I highly urge all firms, particularly digital ones, to integrate two apps into their daily operations. One is Google Analytics, which tracks the performance of your website and the sources of visitors. QuickBooks is the alternative.  

Although there are numerous software choices, QuickBooks is the best in terms of functionality and compatibility. With good cause, QuickBooks has established itself as the industry standard. To begin with, it easily interacts with your bank accounts, removing most of the work required to maintain your data accurate and up to date. Additionally, QuickBooks is hosted in the cloud, making it simple to manage your books from any computer or location.  

With its reporting and cash-flow management features, you can get a quick overview of how your company is doing financially and use that information to anticipate and prepare for any gaps. Soli and verifiable financials are a need if you ever need to sell your company or look for further capital. You will have access to such financials if you utilize QuickBooks carefully.

 

  • Expensify

 

Thankfully, the days of keeping your expense receipts in a shoebox until taxi time are passed. You can categorize receipts by taking a picture of them using Expensify, which has a significant QuickBooks connection like the other applications on our list. QuickBooks receives automated uploads from Expensify.

Expensify becomes even more helpful if your team members are obliged to submit invoices for payment. It helps to ensure the correctness of each transaction by spotting duplicate receipts and calculating actual foreign currency rates.

ACH immediately compensates the team member within 24 hours after accepting an expenditure report. The expense reporting process is simplified with Expensify for both management and workers. Expensify can save you a tonne of time and money even if you work for yourself. Businesses that used Expensify had an ROI of 598 percent, according to Forrester’s 2017 Total Economic Impact Report.

 

  • Fundbox

 

Even if you analyze and plan your firm finances meticulously, it’s uncommon that your startup won’t sometimes run into a short-term cash flow problem. In this situation, Fundbox is useful.

Fundbox integrates with QuickBooks (or another accounting programme) to access your company’s creditworthiness. Then, Fundbox provides financing choices to provide American-based firms with finance. These alternatives include invoice finance, which means that Fundbox will give you a cash advance for bills that are still unpaid by your clients, as well as a revolving line of credit of up to $100,000 that your company repays over a 12- or 24-week period.

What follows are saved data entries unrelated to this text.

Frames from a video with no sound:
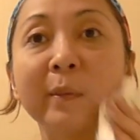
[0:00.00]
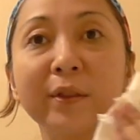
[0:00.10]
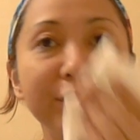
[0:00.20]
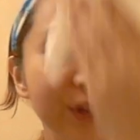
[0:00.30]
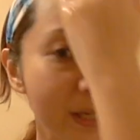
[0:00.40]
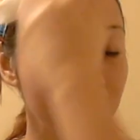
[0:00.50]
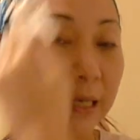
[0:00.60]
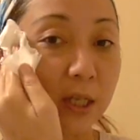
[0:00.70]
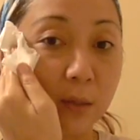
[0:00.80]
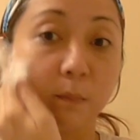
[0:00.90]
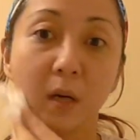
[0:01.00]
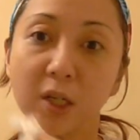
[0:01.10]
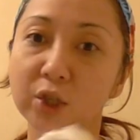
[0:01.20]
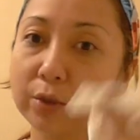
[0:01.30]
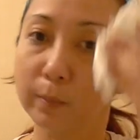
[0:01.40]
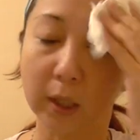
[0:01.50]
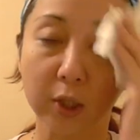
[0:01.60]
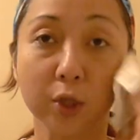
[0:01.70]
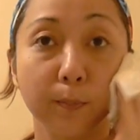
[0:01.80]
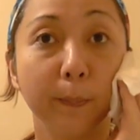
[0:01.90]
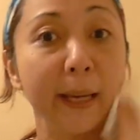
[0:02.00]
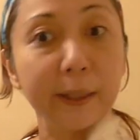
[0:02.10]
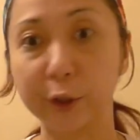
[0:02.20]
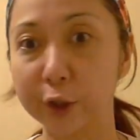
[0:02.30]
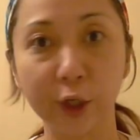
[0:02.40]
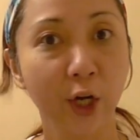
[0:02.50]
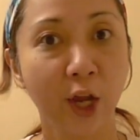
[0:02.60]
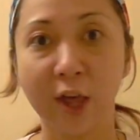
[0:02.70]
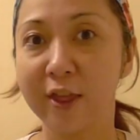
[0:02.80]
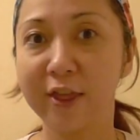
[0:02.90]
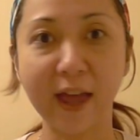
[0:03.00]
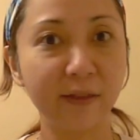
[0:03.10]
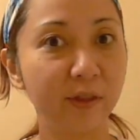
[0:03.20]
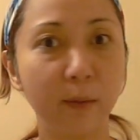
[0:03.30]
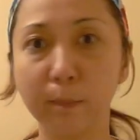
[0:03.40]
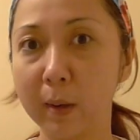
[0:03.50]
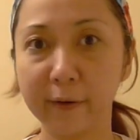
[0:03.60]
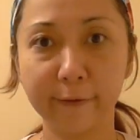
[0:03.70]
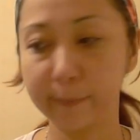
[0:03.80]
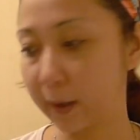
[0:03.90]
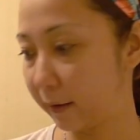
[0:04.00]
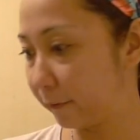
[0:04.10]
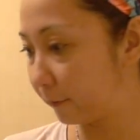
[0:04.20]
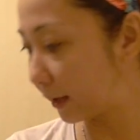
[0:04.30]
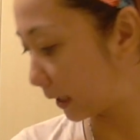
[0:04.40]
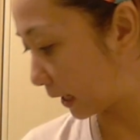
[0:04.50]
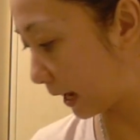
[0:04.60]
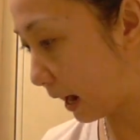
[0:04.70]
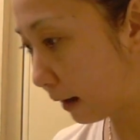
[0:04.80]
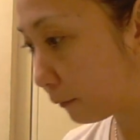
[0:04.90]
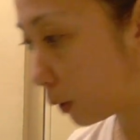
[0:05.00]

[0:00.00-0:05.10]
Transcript: This is much better than the Buff Puff. Like I have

Weekly fees and installment payments are taken out of your bank account. Two of the main benefits of Fundbox are that, unlike a standard small business loan from a bank, you won’t have to wait around for a long time or fill out a tonne of paperwork, and the financing costs are often significantly cheaper than alternatives like credit cards.

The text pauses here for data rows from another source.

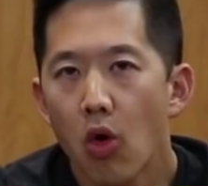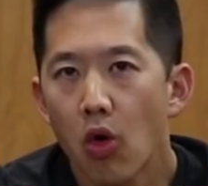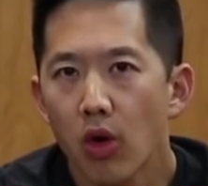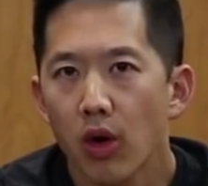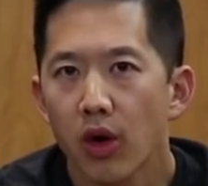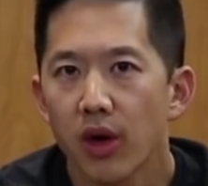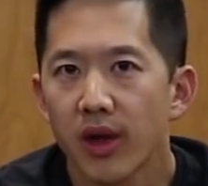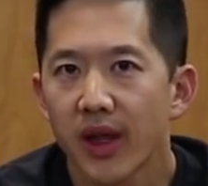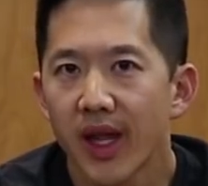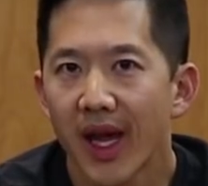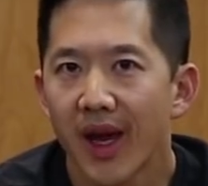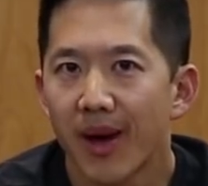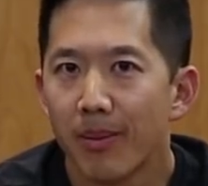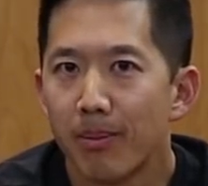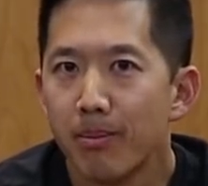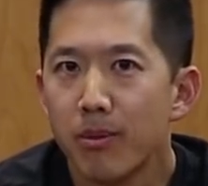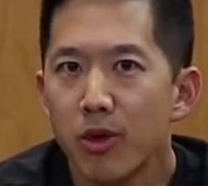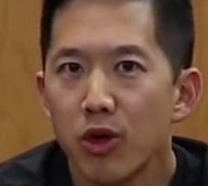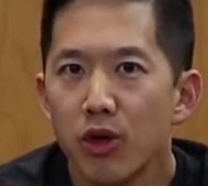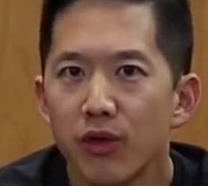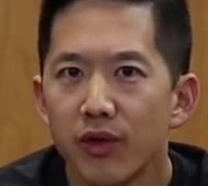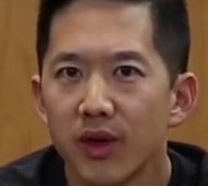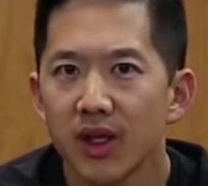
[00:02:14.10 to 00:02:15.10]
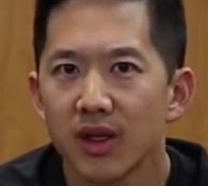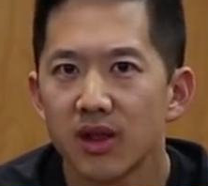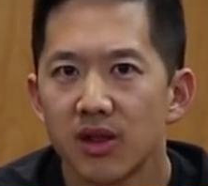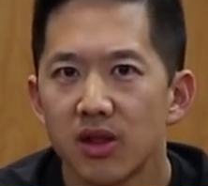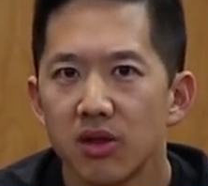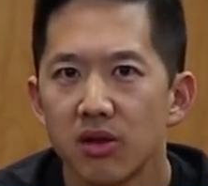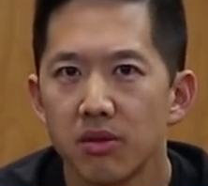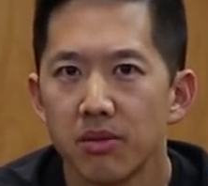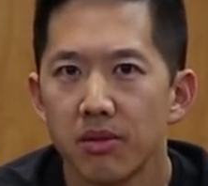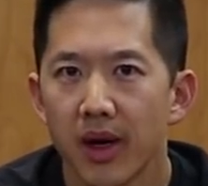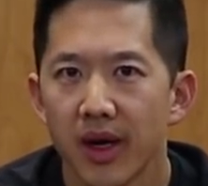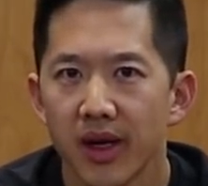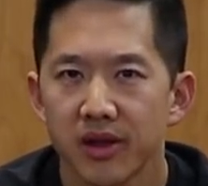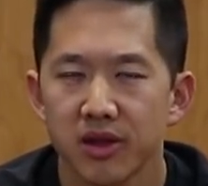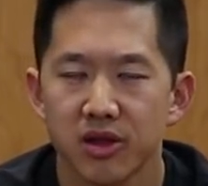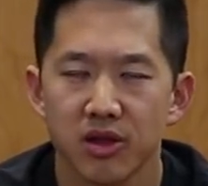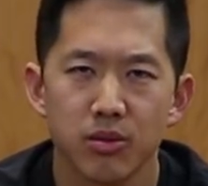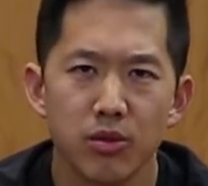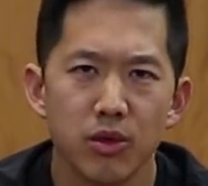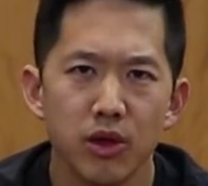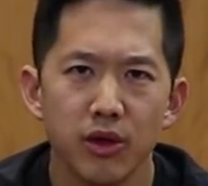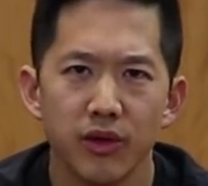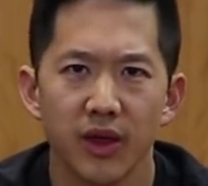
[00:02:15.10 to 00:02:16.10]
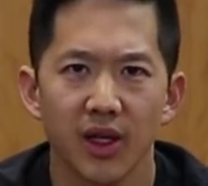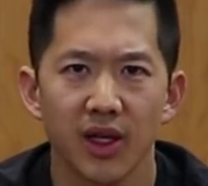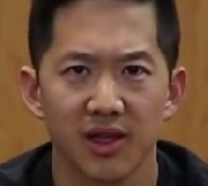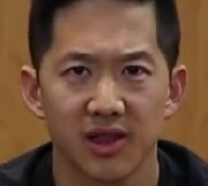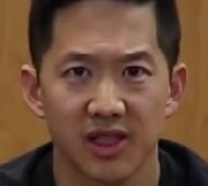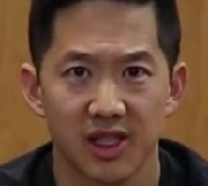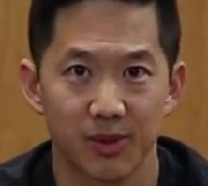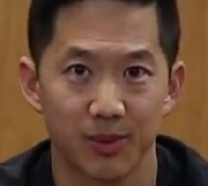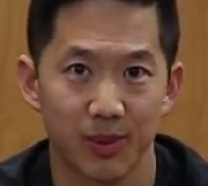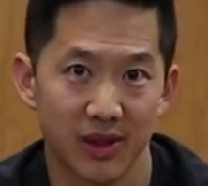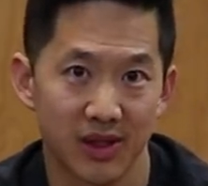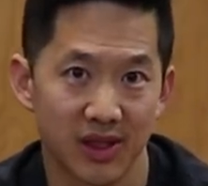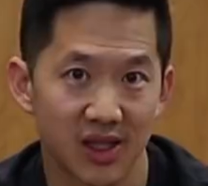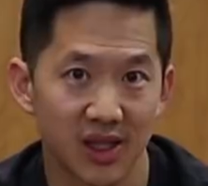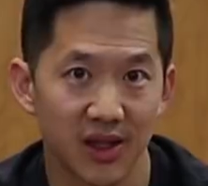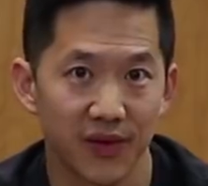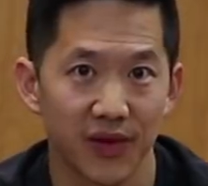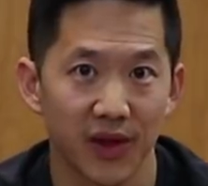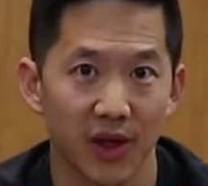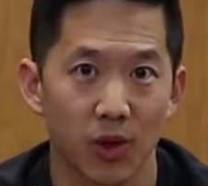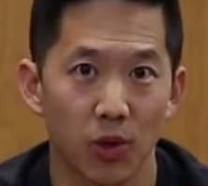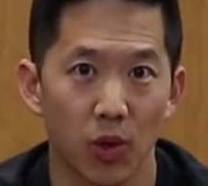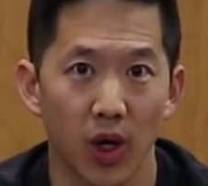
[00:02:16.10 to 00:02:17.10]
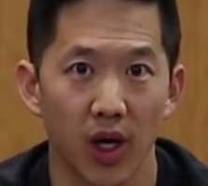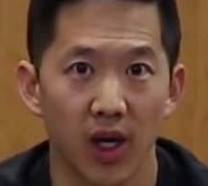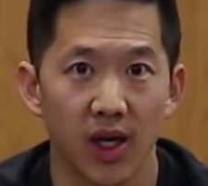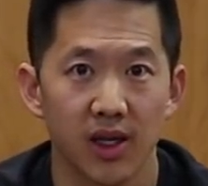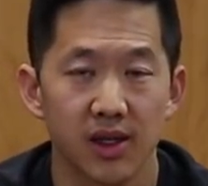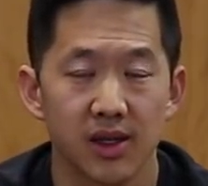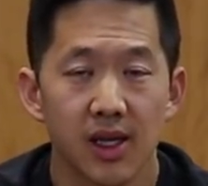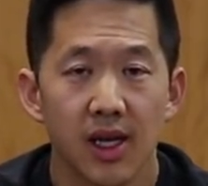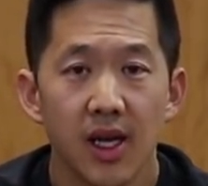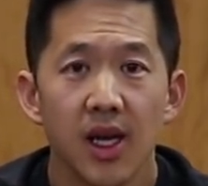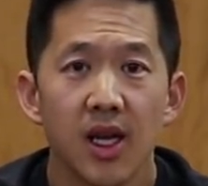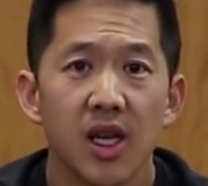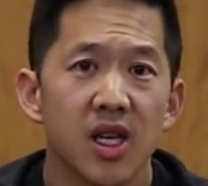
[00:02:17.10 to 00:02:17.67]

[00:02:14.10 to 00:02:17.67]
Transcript: or that moving too much or moving in specific ways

Giving Fundbox access to your bank or QuickBooks account will enable you to get a response in as little as three minutes. If you are accepted, the money may be yours as soon as the next business day.

Conclusion

Remember to value the significance of implementing accounting best practices for your company from the outset, regardless of your business. Practical accounting and cash-flow management frameworks will become essential to your company’s capacity to expand as it develops and takes more time. At first, this may not seem the most important thing to focus on when starting a business.